There are many methods to process geochemical and aeromagnetic data. This study mainly uses Kriging interpolation and principal component analysis to process geochemical and aeromagnetic data, and combines the related contents of geological and mineral maps to store the information related to mineralization in the spatial database. The production of the above data is completed on the ArcGIS platform.
3. Spatial database content
The spatial database of this resource potential assessment contains five feature data sets, 15 feature classes and at least six raster data.
Geographic element data set: National Basic Geographic Information Center1:250,000 topographic database adopts four element classes: water system, administrative area, residential area and traffic element class.
Data set of basic geological elements: including 7 elements:1:250,000 regional strata, intrusive rocks, volcanic rocks, metamorphic rocks, structural divisions, faults and minerals. Among them, the base map data of resource potential evaluation and prediction are directly generated by data fusion of structural facies unit attributes defined by strata and intrusions, and the attribute content and corresponding data types contained in each element class should be consistent with the elements needed for regional metallogenic model and resource evaluation, so as to realize the symmetry of model requirements and information.
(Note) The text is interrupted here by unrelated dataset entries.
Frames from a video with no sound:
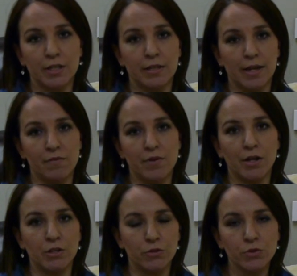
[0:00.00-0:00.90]
that they have
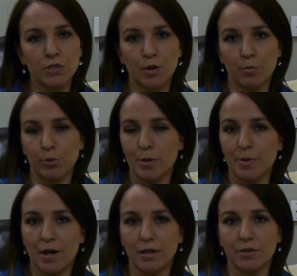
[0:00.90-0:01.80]
not used their
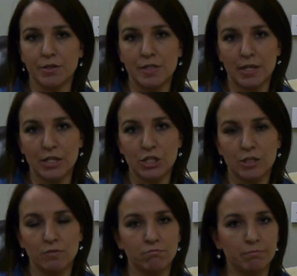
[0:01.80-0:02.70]
employment
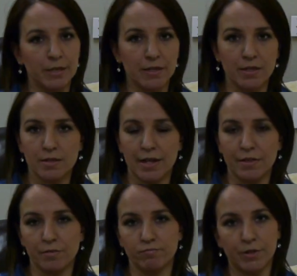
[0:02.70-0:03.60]
authorization because either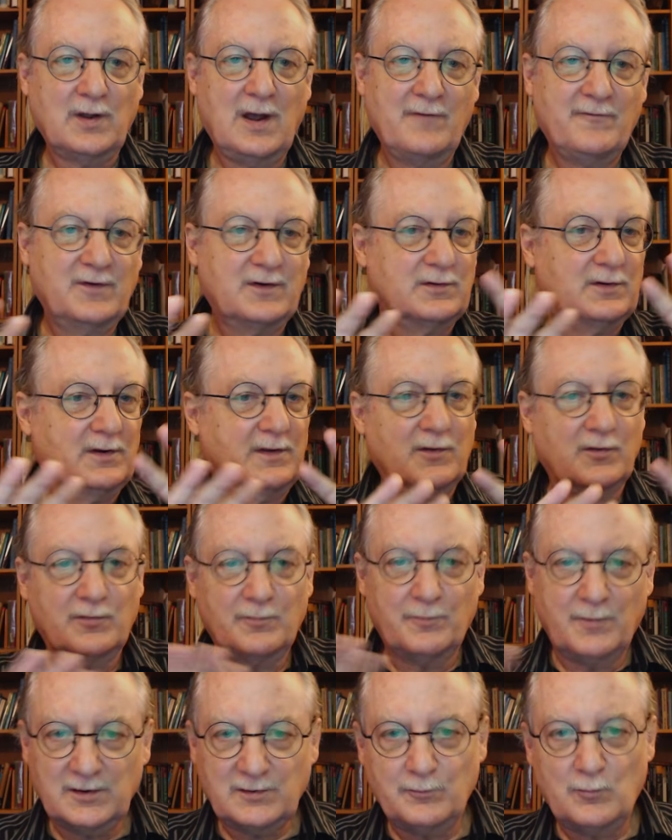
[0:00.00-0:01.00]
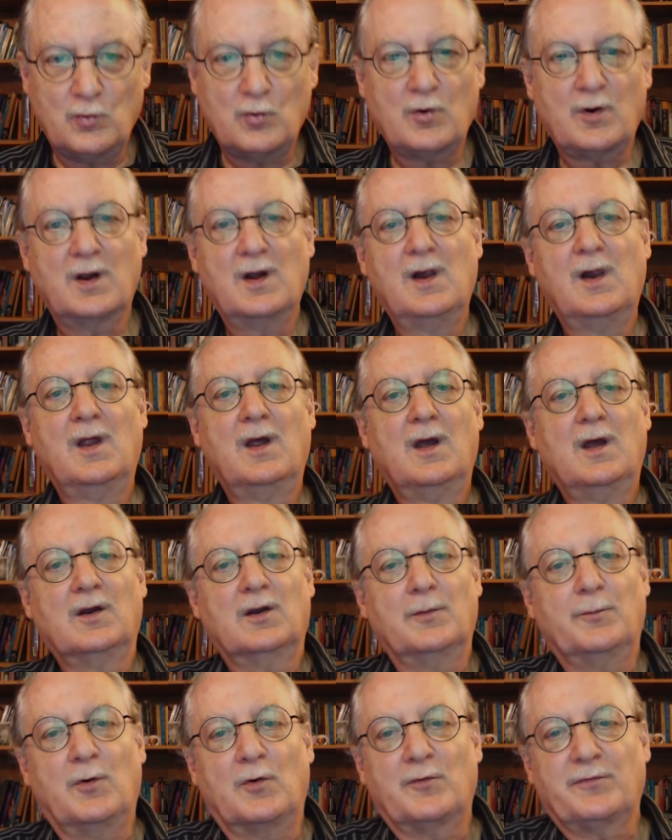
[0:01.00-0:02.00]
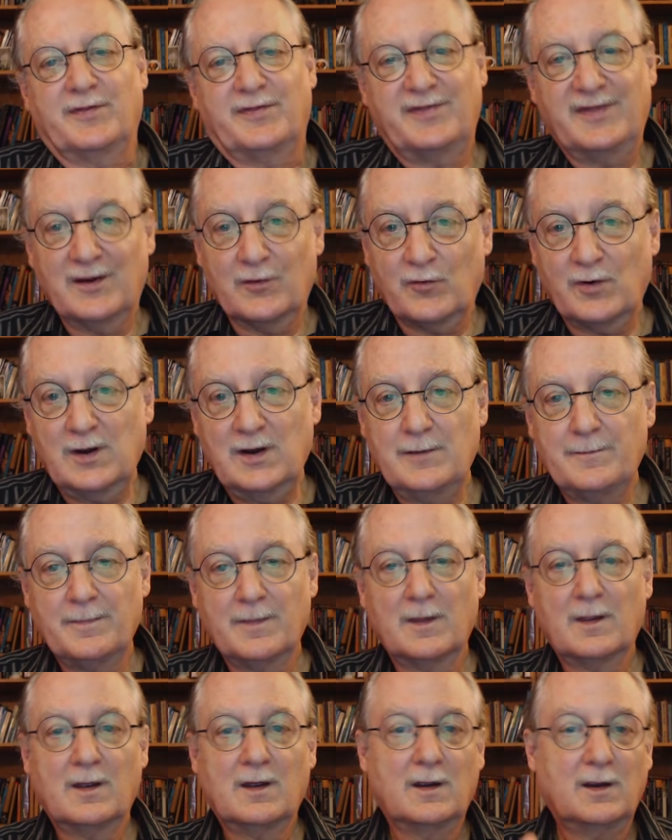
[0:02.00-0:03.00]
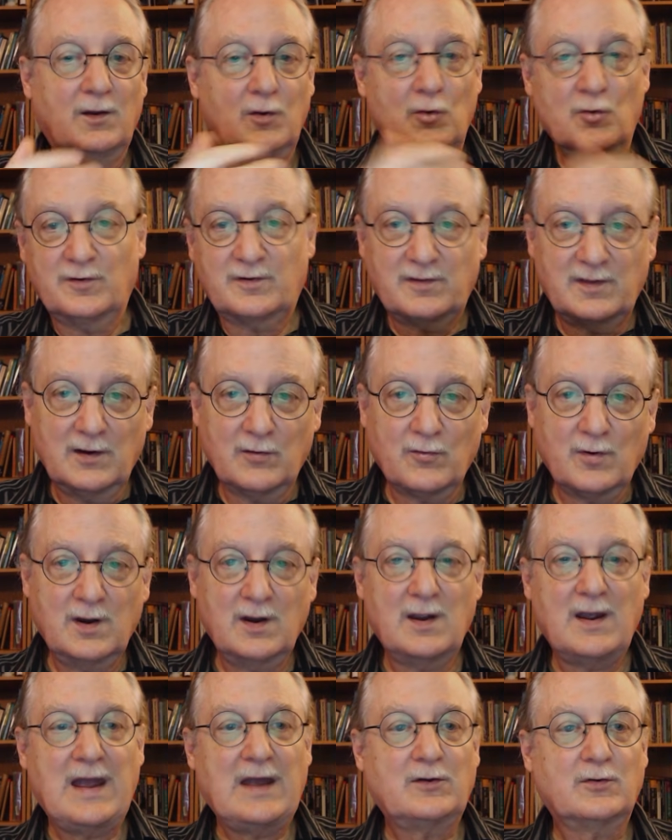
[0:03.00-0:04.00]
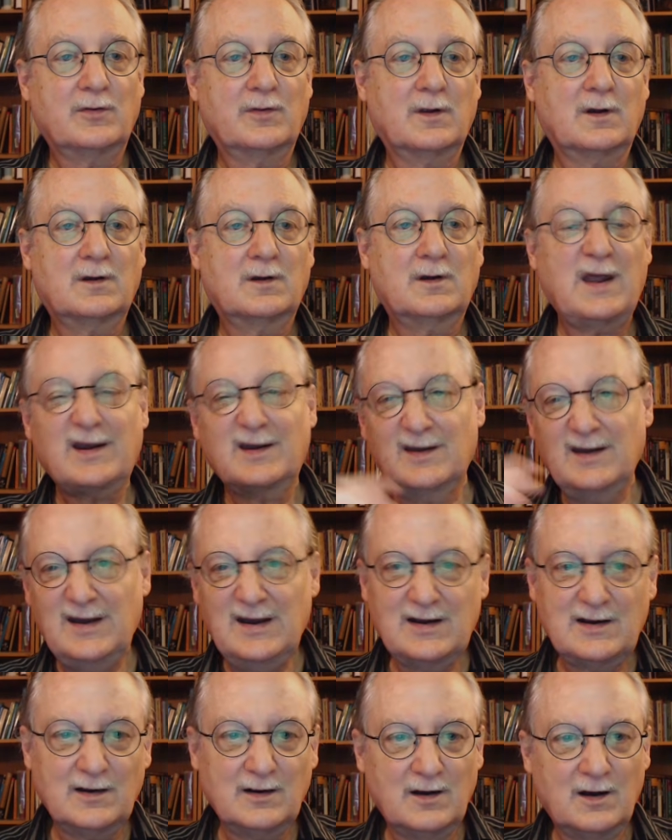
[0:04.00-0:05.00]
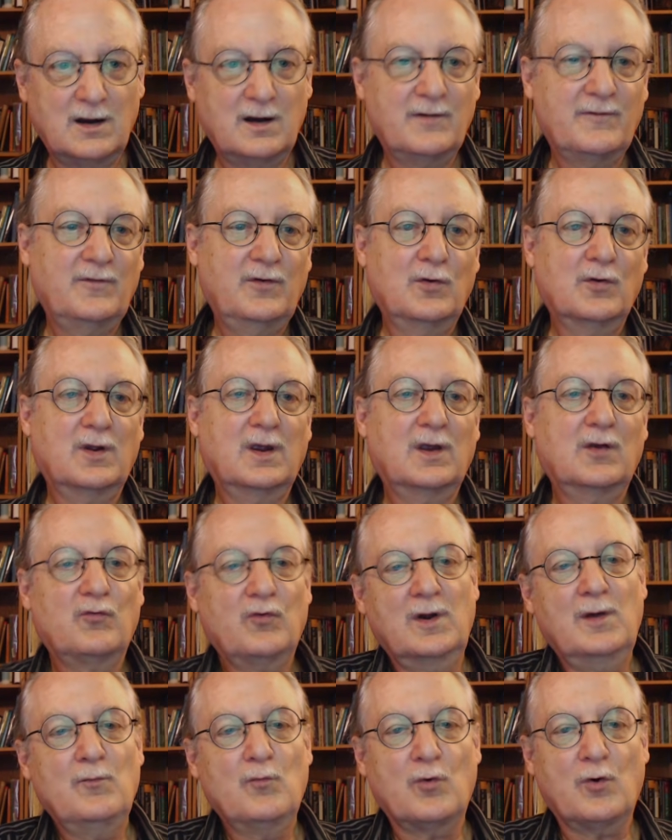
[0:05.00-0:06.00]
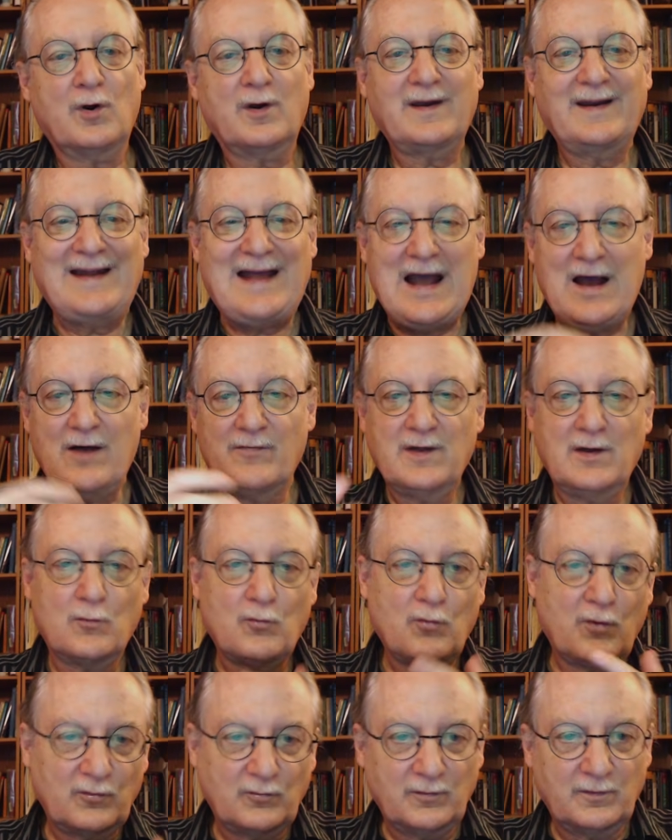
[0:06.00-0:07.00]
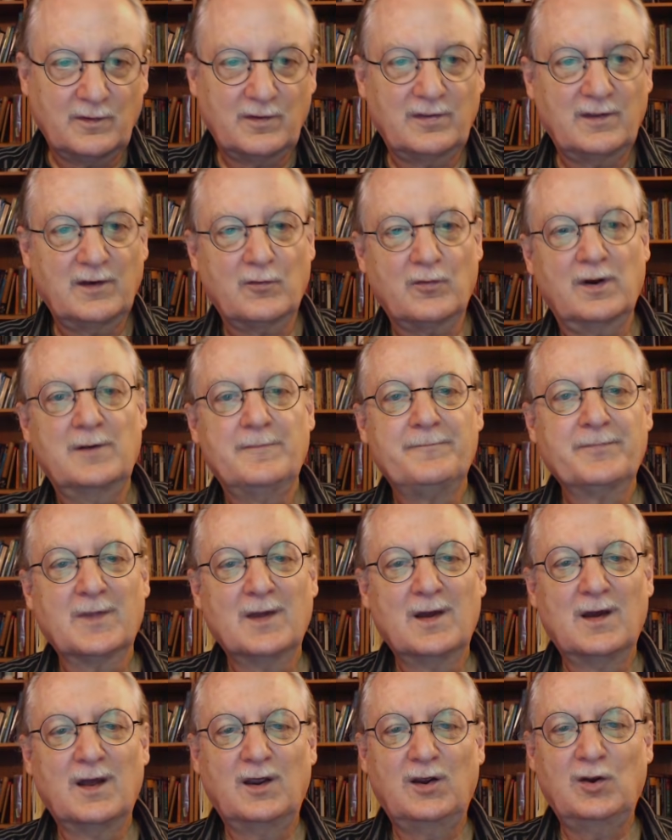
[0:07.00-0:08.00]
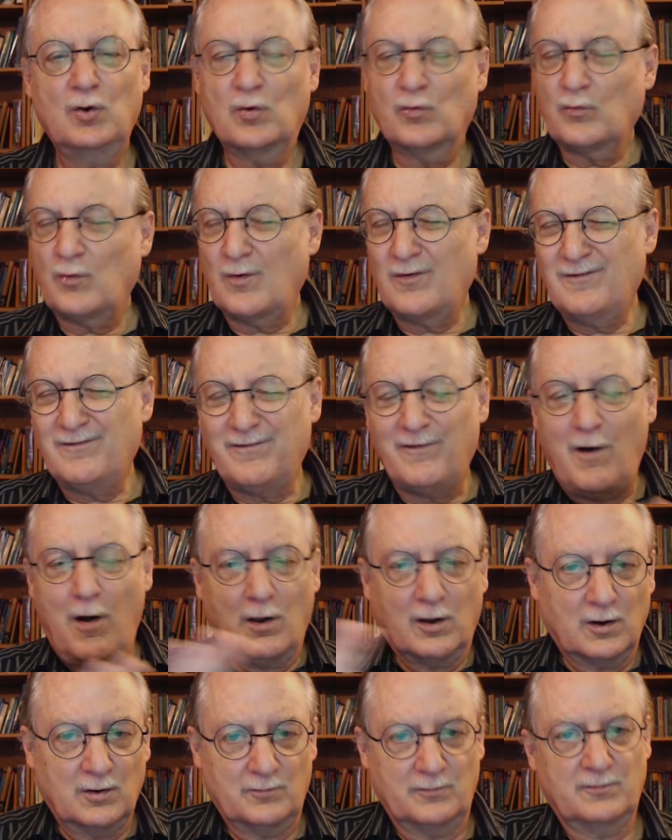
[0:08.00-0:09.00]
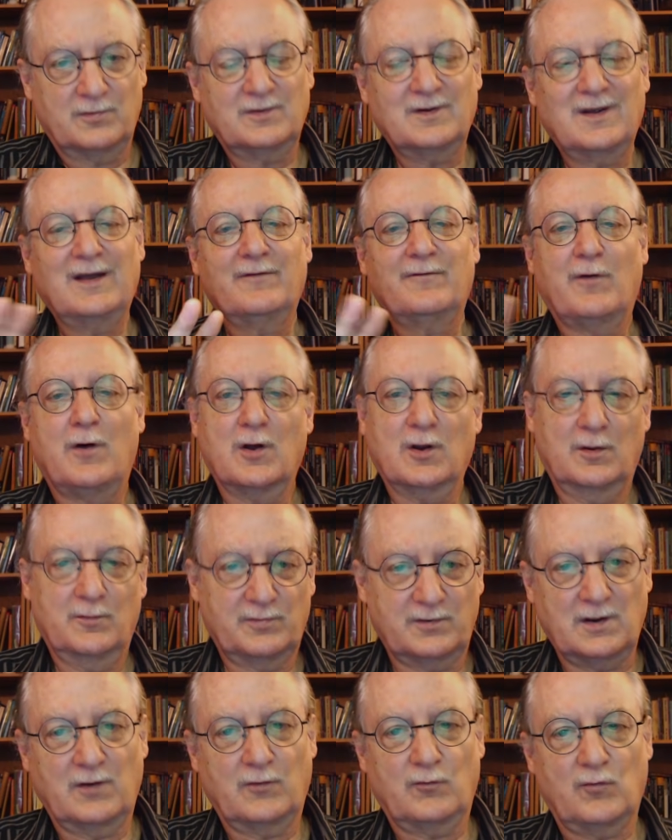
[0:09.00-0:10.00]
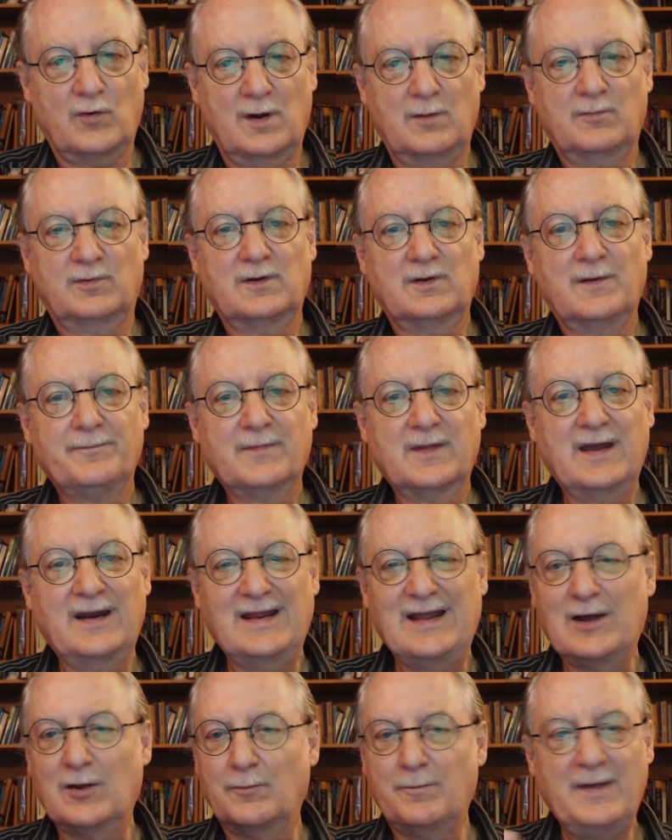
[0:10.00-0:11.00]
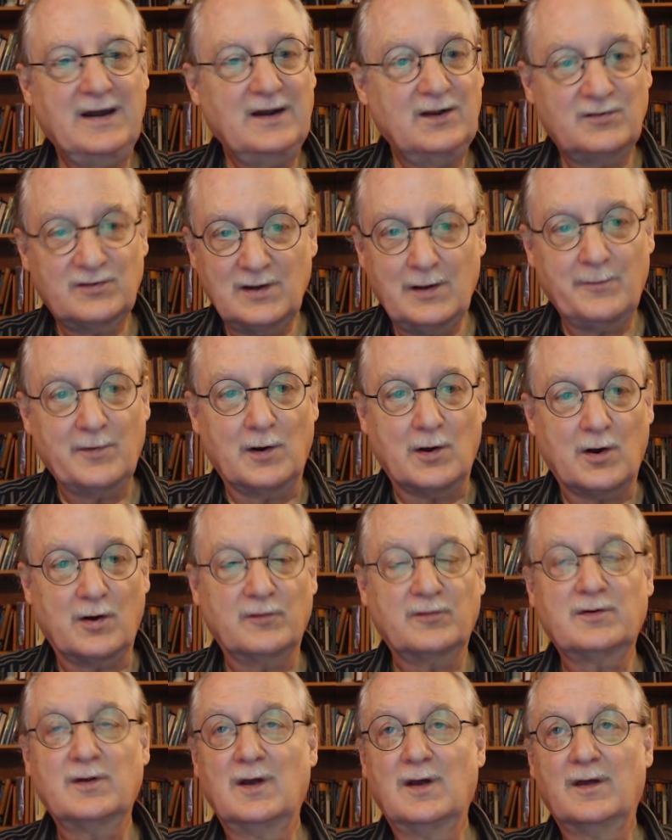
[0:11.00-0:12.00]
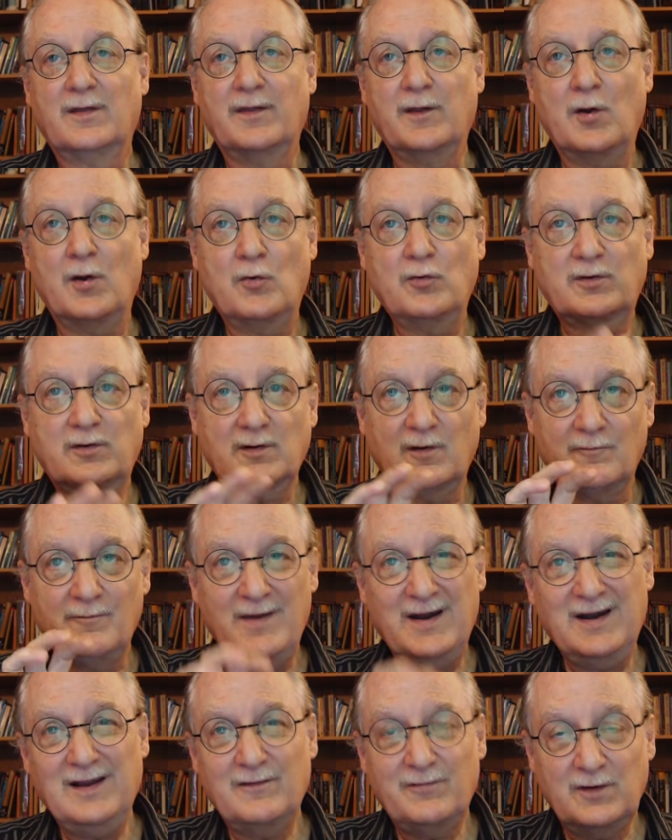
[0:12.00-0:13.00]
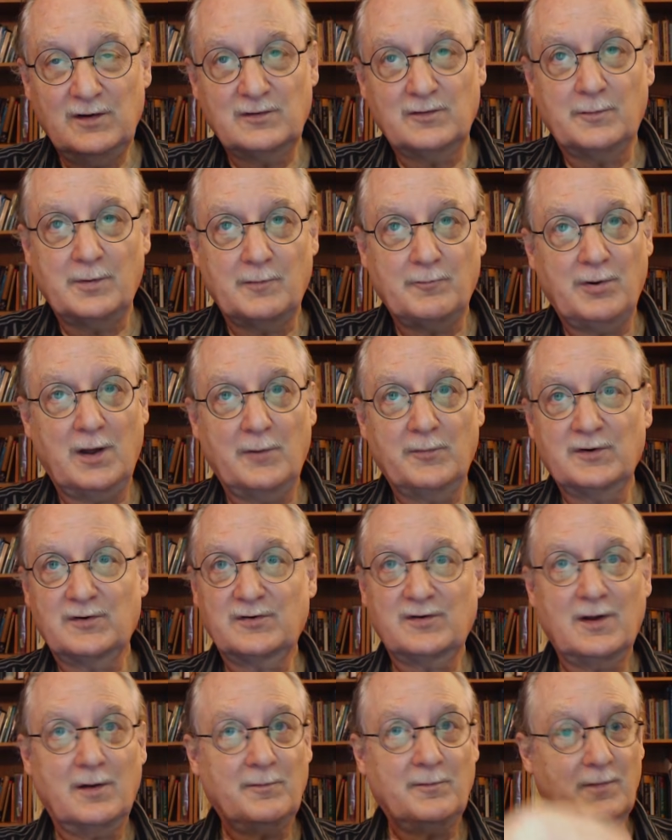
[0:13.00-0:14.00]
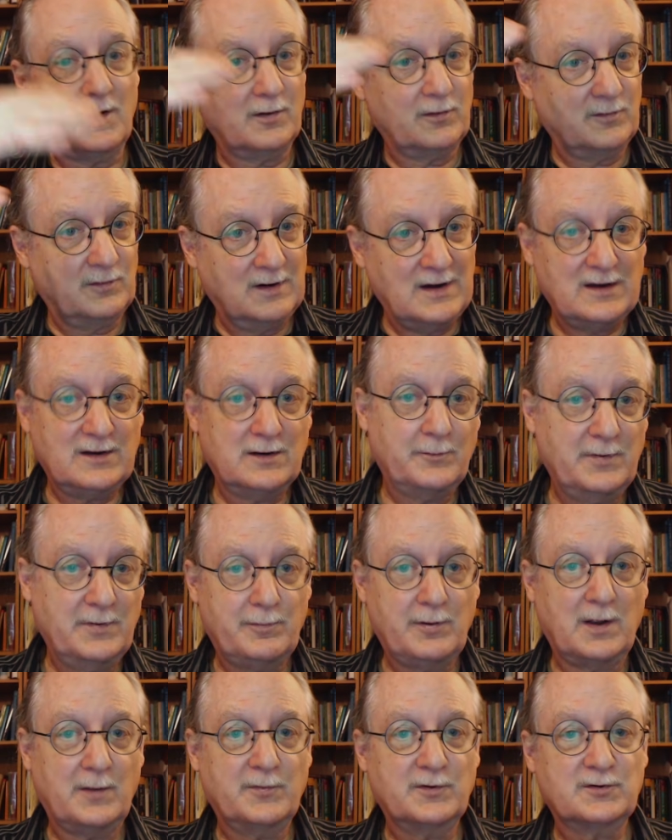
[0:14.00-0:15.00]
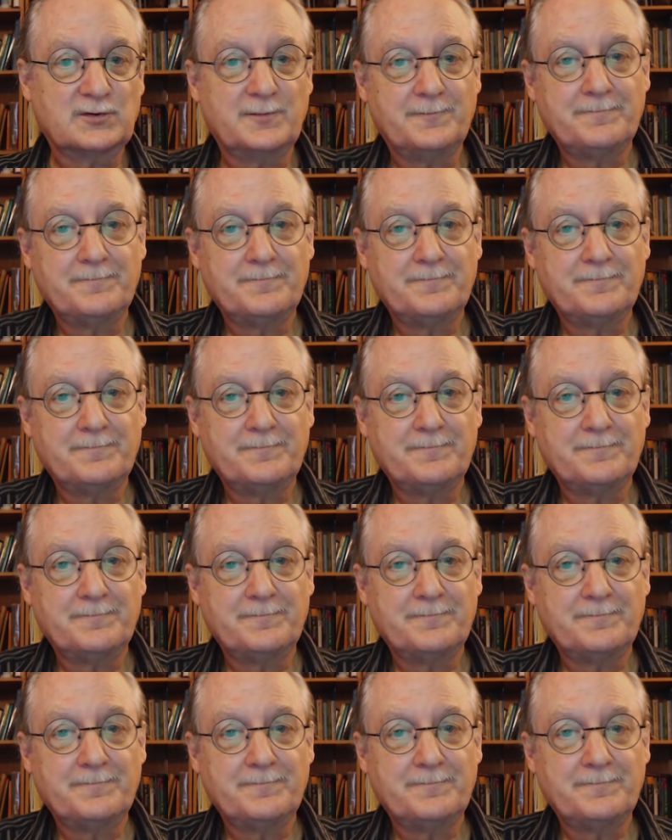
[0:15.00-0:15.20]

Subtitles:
Obviously, there's much more to both the theory, Jung's theory, and to the technique of Jungian dream work and how that works with the theory. Jung wrote volumes and volumes on dreams, and he held many seminars. The notes of many of these have been published. Some are yet to be published.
For the coding of each attribute, please refer to the data item sub-word designated volume of National Mineral Resources Potential Evaluation Data Model.
Data set of geophysical and geochemical exploration elements: it includes four elements:1:50,000 aeromagnetic elements,1:50,000 surface magnetic elements,1:200,000 regional geochemical elements and1:50,000 regional geochemical elements.
Geophysical and geochemical raster dataset: mainly stores the raster data converted by kriging interpolation of geophysical and geochemical feature classes and the raster data generated during spatial analysis.
Remote sensing raster data set: it is mainly used to store ETM ++ satellite data in the study area, and it is the mainstream remote sensing data source for geological and mineral applications in recent years, especially for cartography and alteration information extraction.
4. Database quality control
Spatial database is required to meet the requirements of relevant technical regulations and standards formulated by China Geological Survey in terms of data integrity, logical consistency, location accuracy, attribute accuracy and joint accuracy.